Task to carry out:
Please print every record exactly as it stands, leaving out the pictures.

Source records:
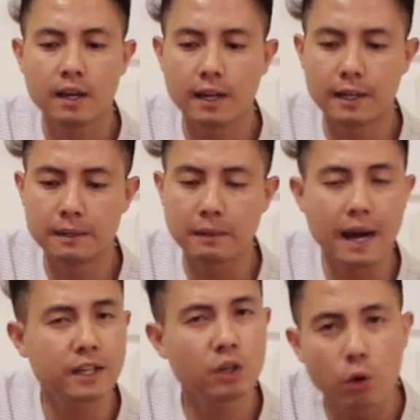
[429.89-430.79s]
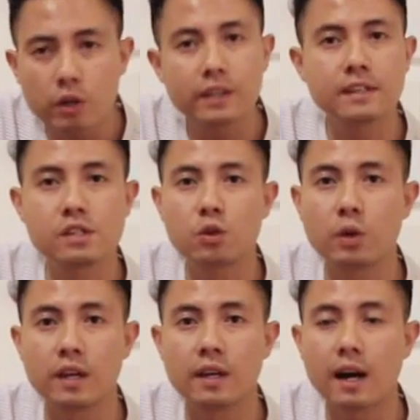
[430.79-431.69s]
I totally
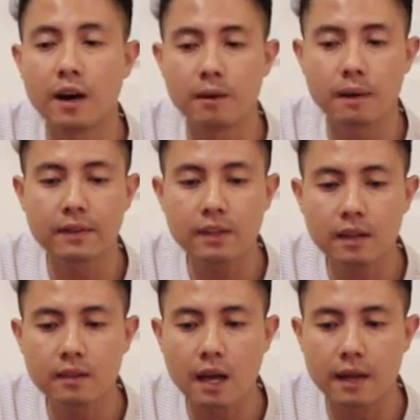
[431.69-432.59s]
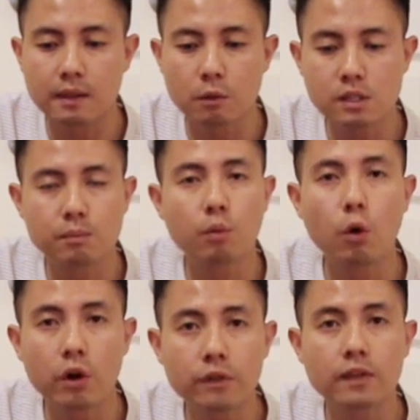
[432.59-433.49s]
disagree. I think that the most
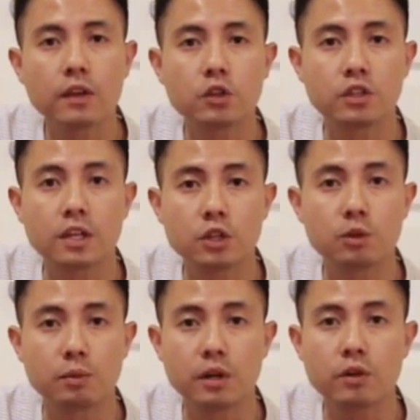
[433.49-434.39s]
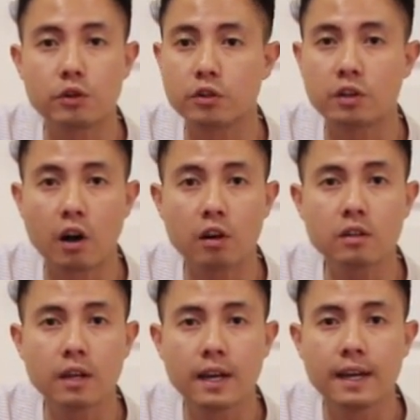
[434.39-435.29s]
important thing you should teach your bird or your
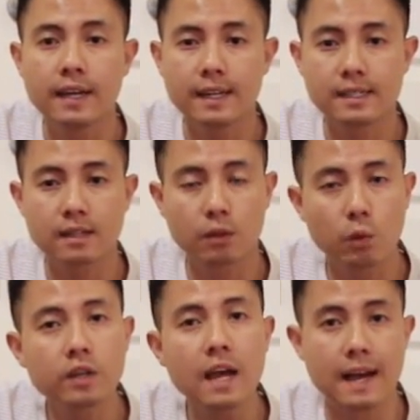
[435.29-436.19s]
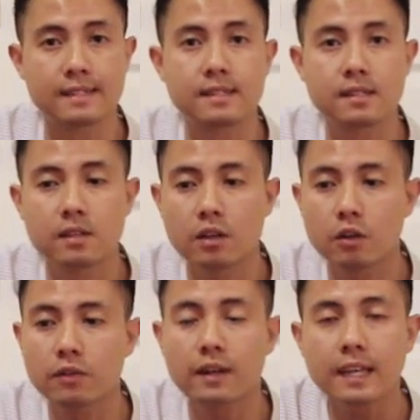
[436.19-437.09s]
dog is that the word yes.
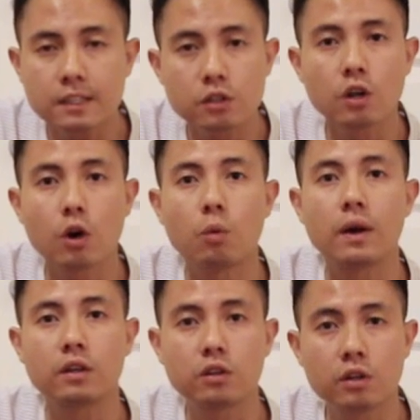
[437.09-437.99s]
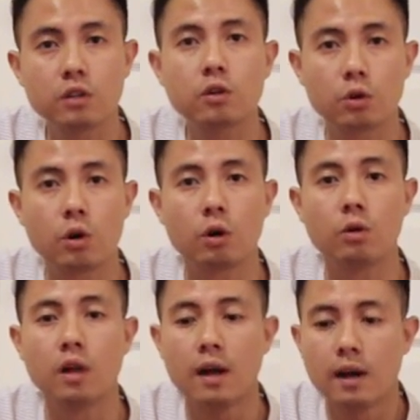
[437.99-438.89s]
They need to know what good
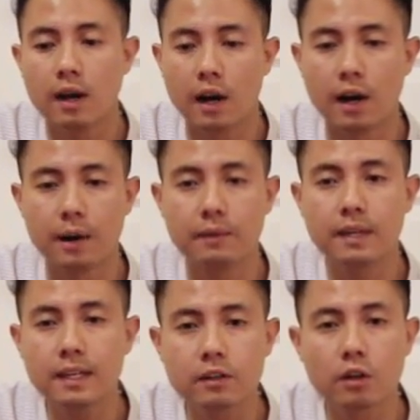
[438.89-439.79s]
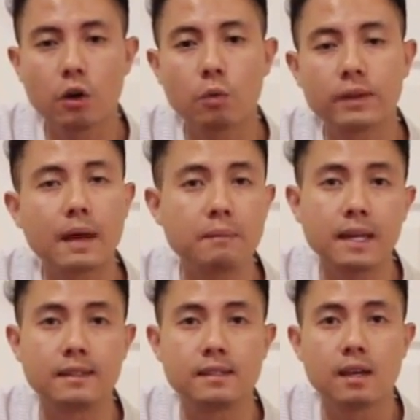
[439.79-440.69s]
girl, they need to know what that
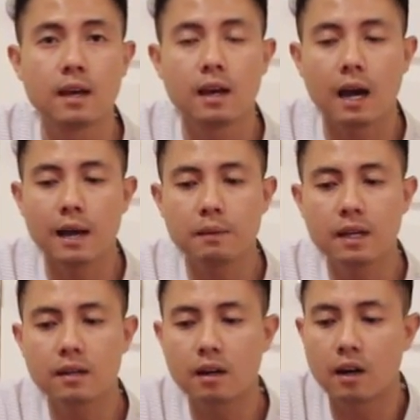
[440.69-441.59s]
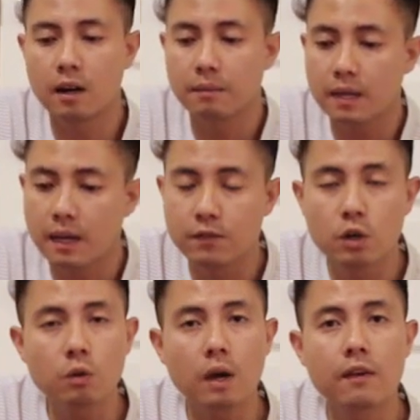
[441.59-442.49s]
means. I mean, if you
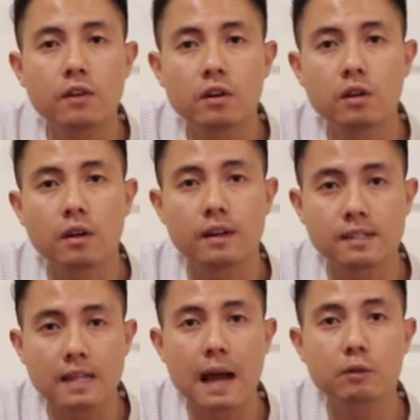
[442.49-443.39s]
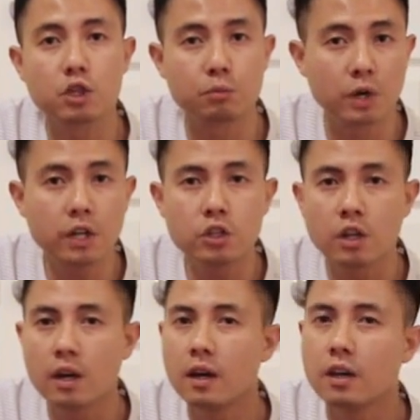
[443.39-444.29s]
don't ever establish a bridge,
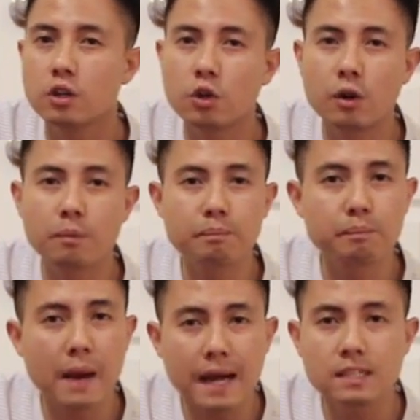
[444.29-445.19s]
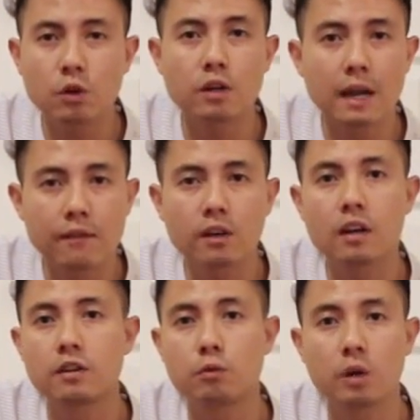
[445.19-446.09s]
your pets are never
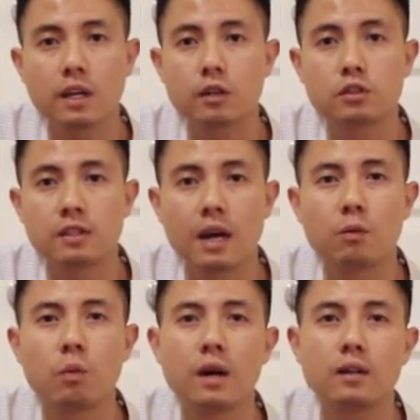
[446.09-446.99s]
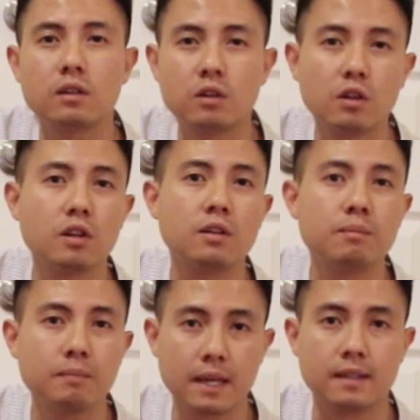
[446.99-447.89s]
going to really understand what
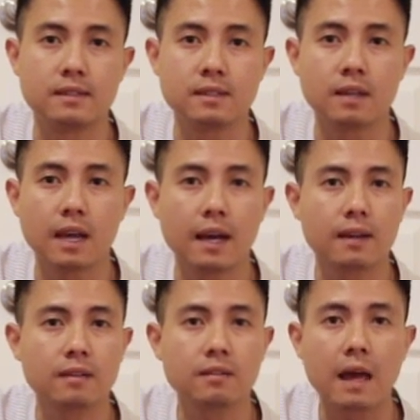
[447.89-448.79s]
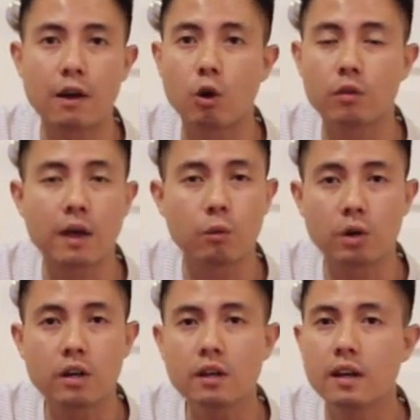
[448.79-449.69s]
good means. And that
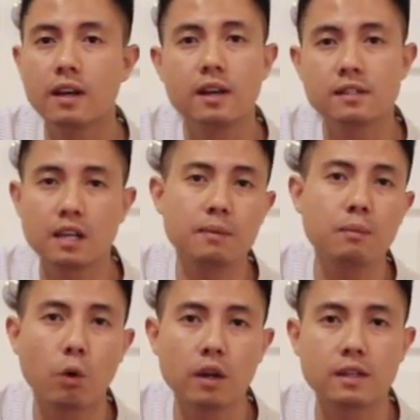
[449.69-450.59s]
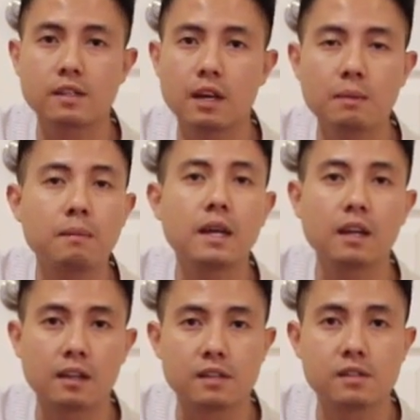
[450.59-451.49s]
word, it's going to be pointless, it's going to be
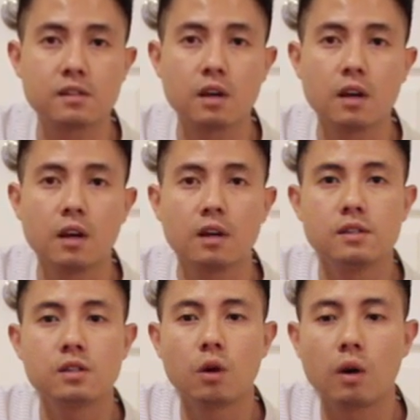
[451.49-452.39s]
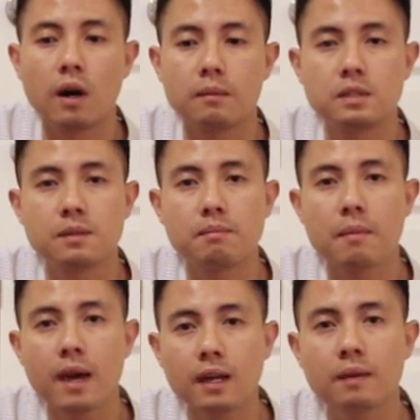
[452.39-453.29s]
meaningless. So to
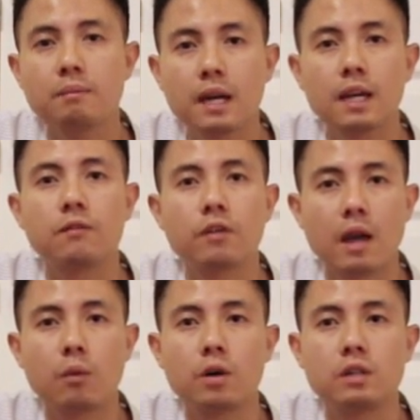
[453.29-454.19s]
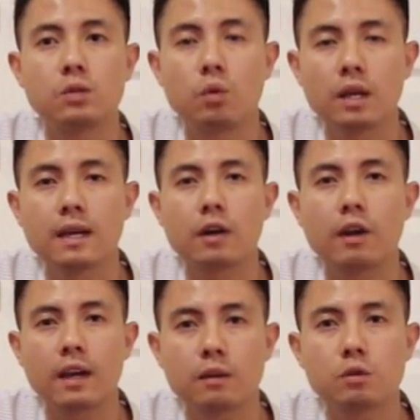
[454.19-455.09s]
make meaning for that word, to really get
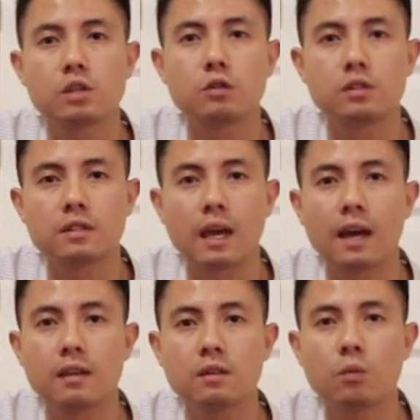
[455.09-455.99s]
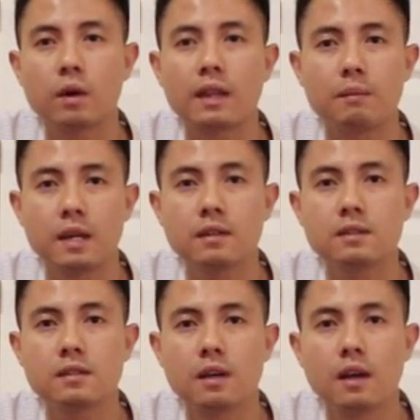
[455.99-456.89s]
our animals to understand what that
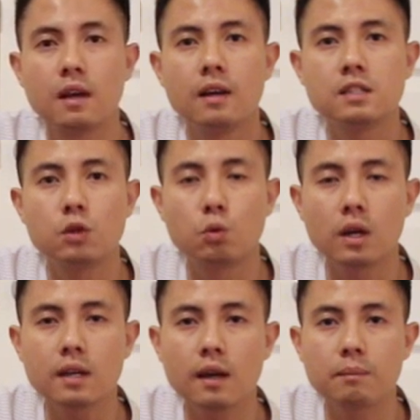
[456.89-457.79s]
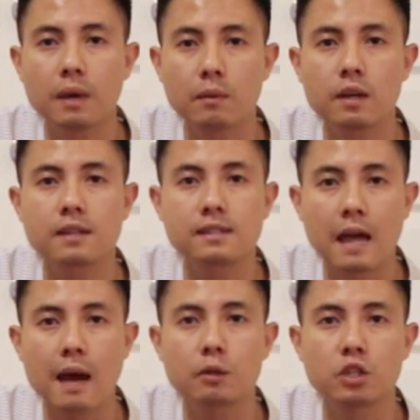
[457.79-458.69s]
means, to really be able to
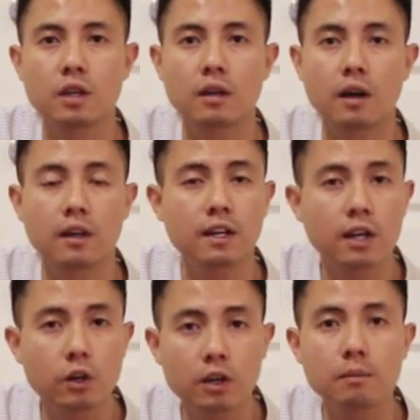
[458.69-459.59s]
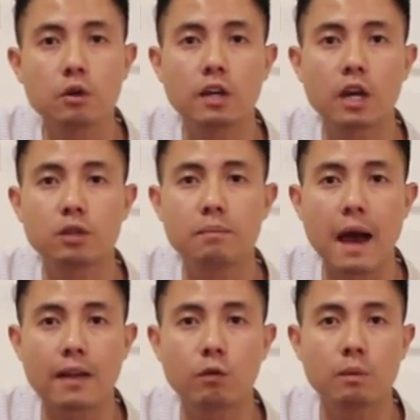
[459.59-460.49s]
establish a clear communication
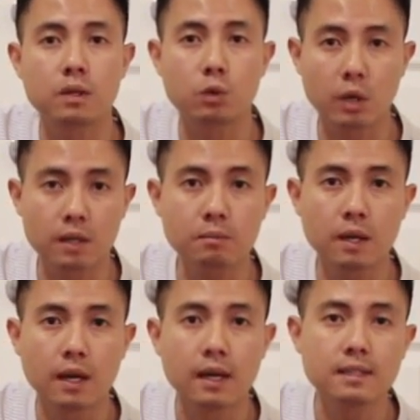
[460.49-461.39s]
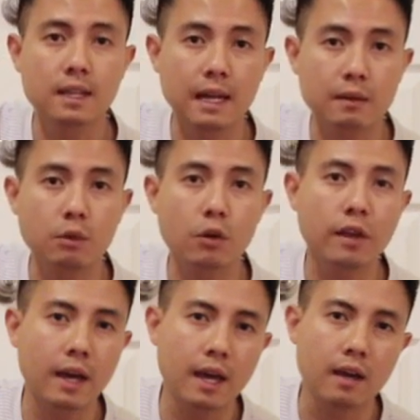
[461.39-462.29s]
pathway between them, to let them know
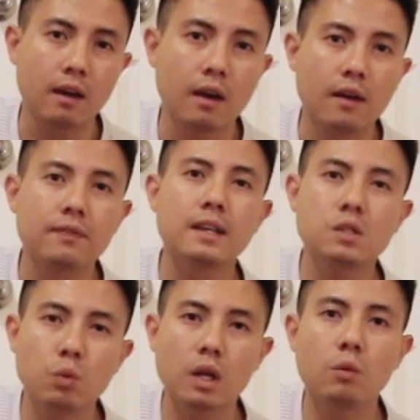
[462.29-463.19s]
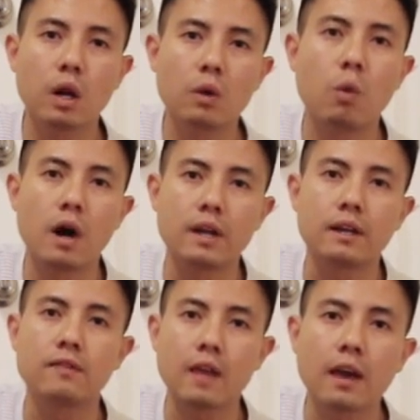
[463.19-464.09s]
that, hey, that's really what I wanted
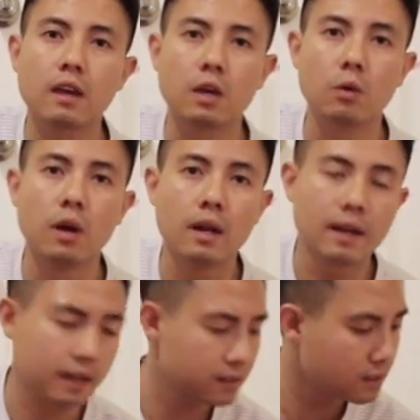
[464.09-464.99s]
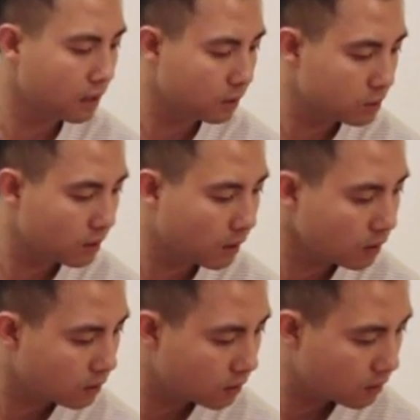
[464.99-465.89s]
and thank you. Like Snuggles, look.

Answer to the problem:
[429.89-430.79s]
[430.79-431.69s]
I totally
[431.69-432.59s]
[432.59-433.49s]
disagree. I think that the most
[433.49-434.39s]
[434.39-435.29s]
important thing you should teach your bird or your
[435.29-436.19s]
[436.19-437.09s]
dog is that the word yes.
[437.09-437.99s]
[437.99-438.89s]
They need to know what good
[438.89-439.79s]
[439.79-440.69s]
girl, they need to know what that
[440.69-441.59s]
[441.59-442.49s]
means. I mean, if you
[442.49-443.39s]
[443.39-444.29s]
don't ever establish a bridge,
[444.29-445.19s]
[445.19-446.09s]
your pets are never
[446.09-446.99s]
[446.99-447.89s]
going to really understand what
[447.89-448.79s]
[448.79-449.69s]
good means. And that
[449.69-450.59s]
[450.59-451.49s]
word, it's going to be pointless, it's going to be
[451.49-452.39s]
[452.39-453.29s]
meaningless. So to
[453.29-454.19s]
[454.19-455.09s]
make meaning for that word, to really get
[455.09-455.99s]
[455.99-456.89s]
our animals to understand what that
[456.89-457.79s]
[457.79-458.69s]
means, to really be able to
[458.69-459.59s]
[459.59-460.49s]
establish a clear communication
[460.49-461.39s]
[461.39-462.29s]
pathway between them, to let them know
[462.29-463.19s]
[463.19-464.09s]
that, hey, that's really what I wanted
[464.09-464.99s]
[464.99-465.89s]
and thank you. Like Snuggles, look.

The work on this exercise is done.